Six ISA ideas for income investors

With interest rates still close to zero, bond yields low, and dividends having been cut by more than a third in some countries over the past year, income investors are no doubt wondering where to turn as we near the end of the tax year.

But despite all the doom and gloom, there are pockets of opportunity in most asset classes. Here, Juliet Schooling Latter, research director at Chelsea Financial Services, highlights six funds still yielding more than 4%, which could be considered for this year’s ISA.

Please bear in mind that these yields are not guaranteed and can fluctuate.

1. Man GLG Income

Man GLG Income fund has a value-driven approach. It invests no less than 80% in UK companies of all sizes but can also invest in continental European companies that derive a substantial part of their revenues from the UK. It also has the ability to selectively invest in corporate bonds - a flexibility that sets it apart from the majority of its peers.

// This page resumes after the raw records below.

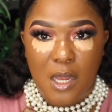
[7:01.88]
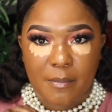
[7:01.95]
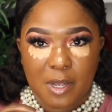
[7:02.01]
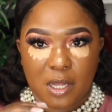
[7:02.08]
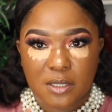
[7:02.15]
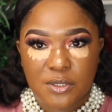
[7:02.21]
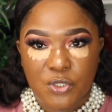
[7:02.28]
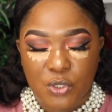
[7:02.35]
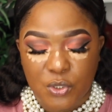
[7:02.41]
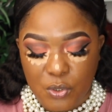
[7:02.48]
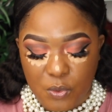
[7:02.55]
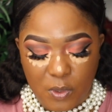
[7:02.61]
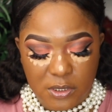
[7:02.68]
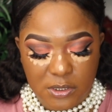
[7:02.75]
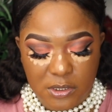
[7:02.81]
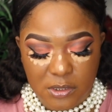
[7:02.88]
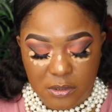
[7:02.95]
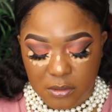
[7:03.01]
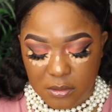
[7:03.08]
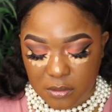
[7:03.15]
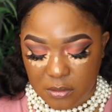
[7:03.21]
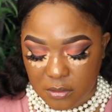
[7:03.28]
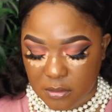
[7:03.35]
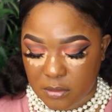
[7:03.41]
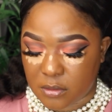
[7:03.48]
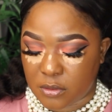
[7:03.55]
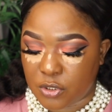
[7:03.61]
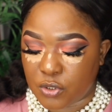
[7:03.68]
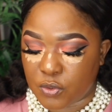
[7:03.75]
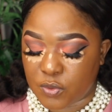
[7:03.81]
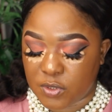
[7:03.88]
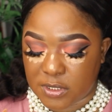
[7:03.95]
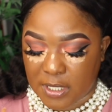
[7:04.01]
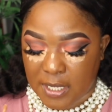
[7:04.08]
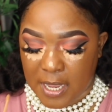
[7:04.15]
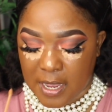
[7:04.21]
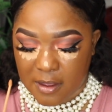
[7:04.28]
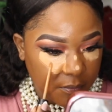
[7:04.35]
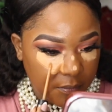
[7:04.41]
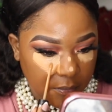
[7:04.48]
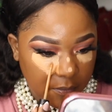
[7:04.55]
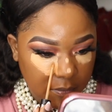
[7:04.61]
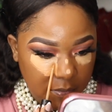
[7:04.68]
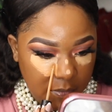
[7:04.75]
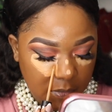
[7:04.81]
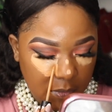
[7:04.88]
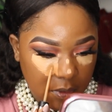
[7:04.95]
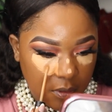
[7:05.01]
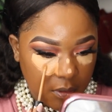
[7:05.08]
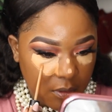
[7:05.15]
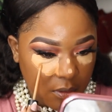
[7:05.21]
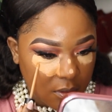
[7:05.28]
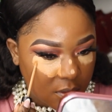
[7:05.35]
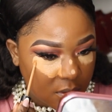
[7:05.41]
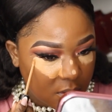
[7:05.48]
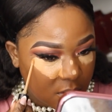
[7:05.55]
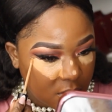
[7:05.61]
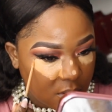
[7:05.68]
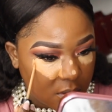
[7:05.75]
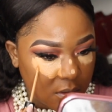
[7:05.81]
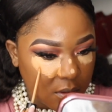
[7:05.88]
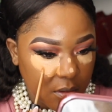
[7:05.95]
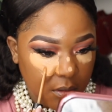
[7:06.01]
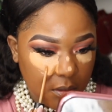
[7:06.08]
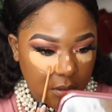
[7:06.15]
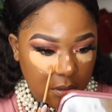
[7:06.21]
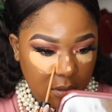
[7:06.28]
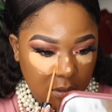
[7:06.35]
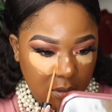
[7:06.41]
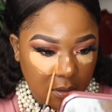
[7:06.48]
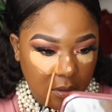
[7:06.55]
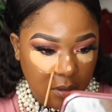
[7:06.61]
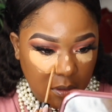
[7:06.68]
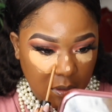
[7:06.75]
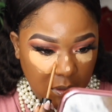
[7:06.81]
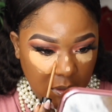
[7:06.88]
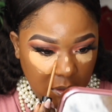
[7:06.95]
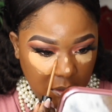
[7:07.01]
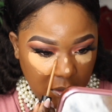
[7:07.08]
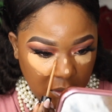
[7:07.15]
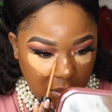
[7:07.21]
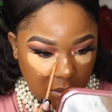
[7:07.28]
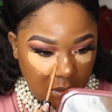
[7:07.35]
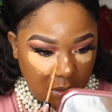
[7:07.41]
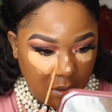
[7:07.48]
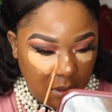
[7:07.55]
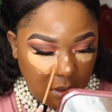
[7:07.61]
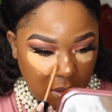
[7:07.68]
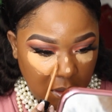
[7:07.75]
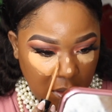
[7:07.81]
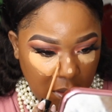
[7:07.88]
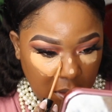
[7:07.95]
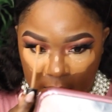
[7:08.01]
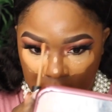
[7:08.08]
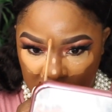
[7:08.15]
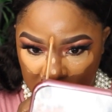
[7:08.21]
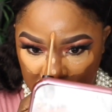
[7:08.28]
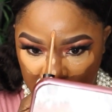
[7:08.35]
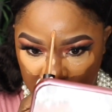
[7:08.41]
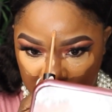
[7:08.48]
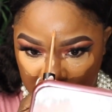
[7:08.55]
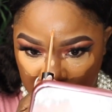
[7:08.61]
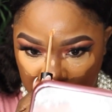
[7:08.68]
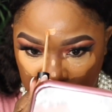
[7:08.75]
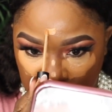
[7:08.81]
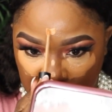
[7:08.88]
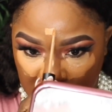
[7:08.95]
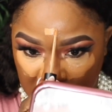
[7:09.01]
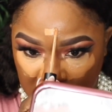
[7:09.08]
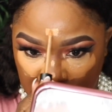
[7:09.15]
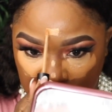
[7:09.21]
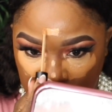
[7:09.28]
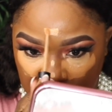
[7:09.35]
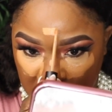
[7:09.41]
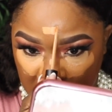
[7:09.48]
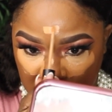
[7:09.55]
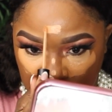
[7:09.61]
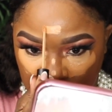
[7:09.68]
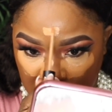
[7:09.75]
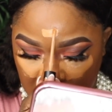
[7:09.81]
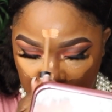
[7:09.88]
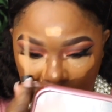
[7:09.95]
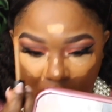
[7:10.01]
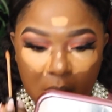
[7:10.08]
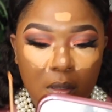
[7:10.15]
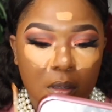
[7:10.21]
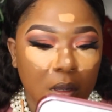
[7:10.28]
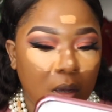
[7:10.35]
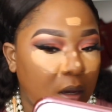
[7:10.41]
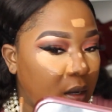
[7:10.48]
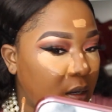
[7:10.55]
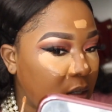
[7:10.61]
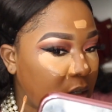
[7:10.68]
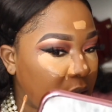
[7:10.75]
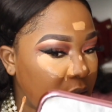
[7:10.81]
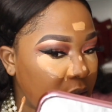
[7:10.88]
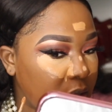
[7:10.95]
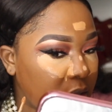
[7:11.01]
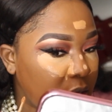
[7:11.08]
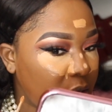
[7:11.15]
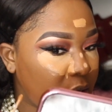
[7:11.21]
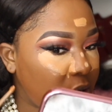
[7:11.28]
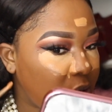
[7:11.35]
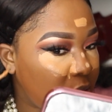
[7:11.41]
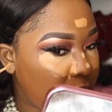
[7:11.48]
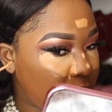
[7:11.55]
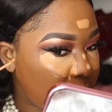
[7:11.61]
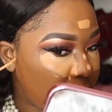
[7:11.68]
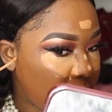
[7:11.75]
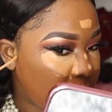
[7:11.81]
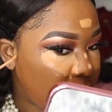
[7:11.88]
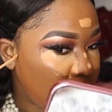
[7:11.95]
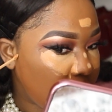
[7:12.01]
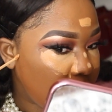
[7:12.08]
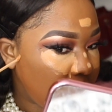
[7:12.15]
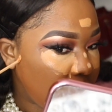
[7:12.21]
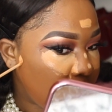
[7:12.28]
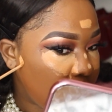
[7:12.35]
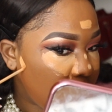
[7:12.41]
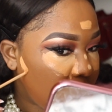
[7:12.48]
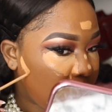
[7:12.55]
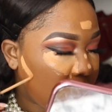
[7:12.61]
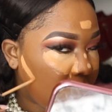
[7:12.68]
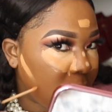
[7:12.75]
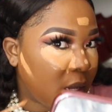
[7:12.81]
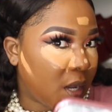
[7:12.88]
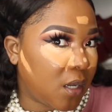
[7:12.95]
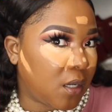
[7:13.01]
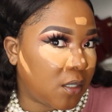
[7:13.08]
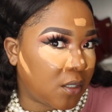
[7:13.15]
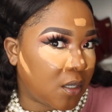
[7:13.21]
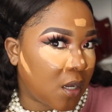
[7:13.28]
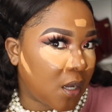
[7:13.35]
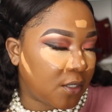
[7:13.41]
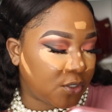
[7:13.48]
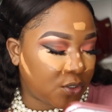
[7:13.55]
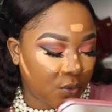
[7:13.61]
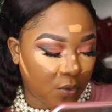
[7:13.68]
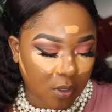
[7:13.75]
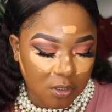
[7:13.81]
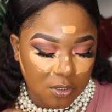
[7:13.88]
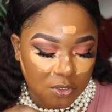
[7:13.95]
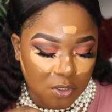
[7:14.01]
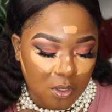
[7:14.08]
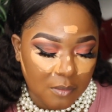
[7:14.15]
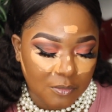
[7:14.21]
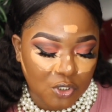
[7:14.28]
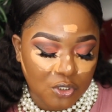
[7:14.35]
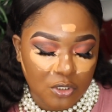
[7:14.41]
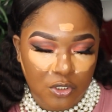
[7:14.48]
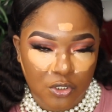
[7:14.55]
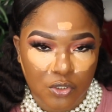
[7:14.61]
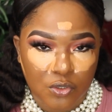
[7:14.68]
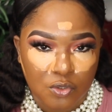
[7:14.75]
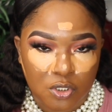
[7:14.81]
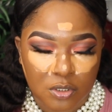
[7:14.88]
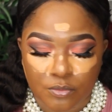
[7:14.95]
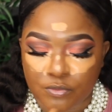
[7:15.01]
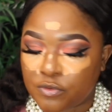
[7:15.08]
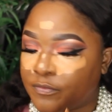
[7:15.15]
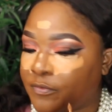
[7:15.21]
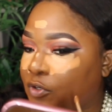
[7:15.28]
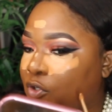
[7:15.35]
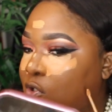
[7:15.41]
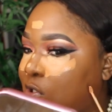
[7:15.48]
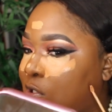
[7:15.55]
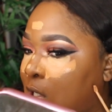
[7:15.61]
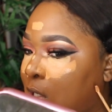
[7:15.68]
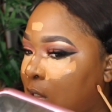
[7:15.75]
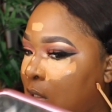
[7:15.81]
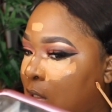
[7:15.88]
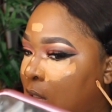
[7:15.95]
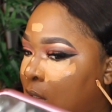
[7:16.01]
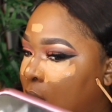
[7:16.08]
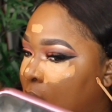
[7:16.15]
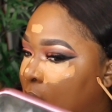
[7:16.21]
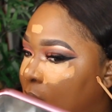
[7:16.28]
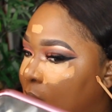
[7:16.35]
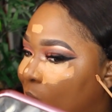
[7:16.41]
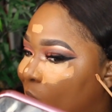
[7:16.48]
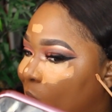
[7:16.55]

And I'm also going to use the Kat Von D right under the Tarte right there. Just put a little highlight there. And I'm not going to contour, so I'm just going to do some reverse highlighting.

The current distribution yield is 5.7%*

2. Invesco Monthly Income Plus

This fund is Invesco’s flagship fixed income product. It has a flexible mandate and is designed to offer investors broad exposure to the UK fixed income market and provide a high level of income (currently 5%*). Unlike many of its sector peers, it can also invest up to 20% in UK equities. At a time when inflation is a potential concern and bonds are expensive, this flexibility could prove very useful.

3. M&G Emerging Markets Bond

While bond yields are low across developed markets, that’s not the case in emerging economies. This fund has the flexibility to invest in both government and corporate bonds, denominated in local currencies or in the US dollar ('hard' currency) across the asset class. The manager uses her vast skill set to analyse the macroeconomic environment, and individual companies, to pick what she believes to be the best mix of bonds for this portfolio. The yield is currently 5%*.

4. VT Chelsea Managed Monthly Income

The monthly income fund aims to pay roughly the same amount of income each month^ so that investors can budget with confidence. It is a fund of funds and will invest in income funds, whose underlying assets may include UK and overseas equities, bonds, gold and targeted absolute return strategies. Assets such as property and infrastructure, which are renowned for their income-paying potential, are also expected to contribute to the fund’s yield, which is currently 4.9%^.

5. VT Gravis UK Infrastructure Income

VT Gravis UK Infrastructure Income is a unique fund that invests in a combination of UK-listed investment trusts, direct equities and bonds. The underlying investments include renewable energy, GP surgeries, transport, water and student accommodation. A minimum of 75% of the portfolio must be supported by UK government or regulated cash flows. The current yield is 4.8%**

6. Fidelity Asian Dividend

This fund aims to pay a decent yield around 30-40% above the wider market, but at the same time offer some capital growth and the opportunity for dividend growth. While the portfolio favours high quality companies, the manager will not invest in them at any price and this value-aware mindset, coupled with the yield target, gives the fund a value tilt. The historic yield is 4%*.

*Source: fund fact sheet, 31 January 2021
**Source: Gravis website, 26 February 2021
^Source: fund fact sheet, December 2020. Income will be smoothed to pay a roughly level amount over 11 months, with a final adjustment payment in the 12th month, which may be more or less than the regular payment. Please note that income payments may take a few months to regulate following fund launch.

Past performance is not a reliable guide to future returns. You may not get back the amount originally invested, and tax rules can change over time. Juliet's views are her own and do not constitute financial advice.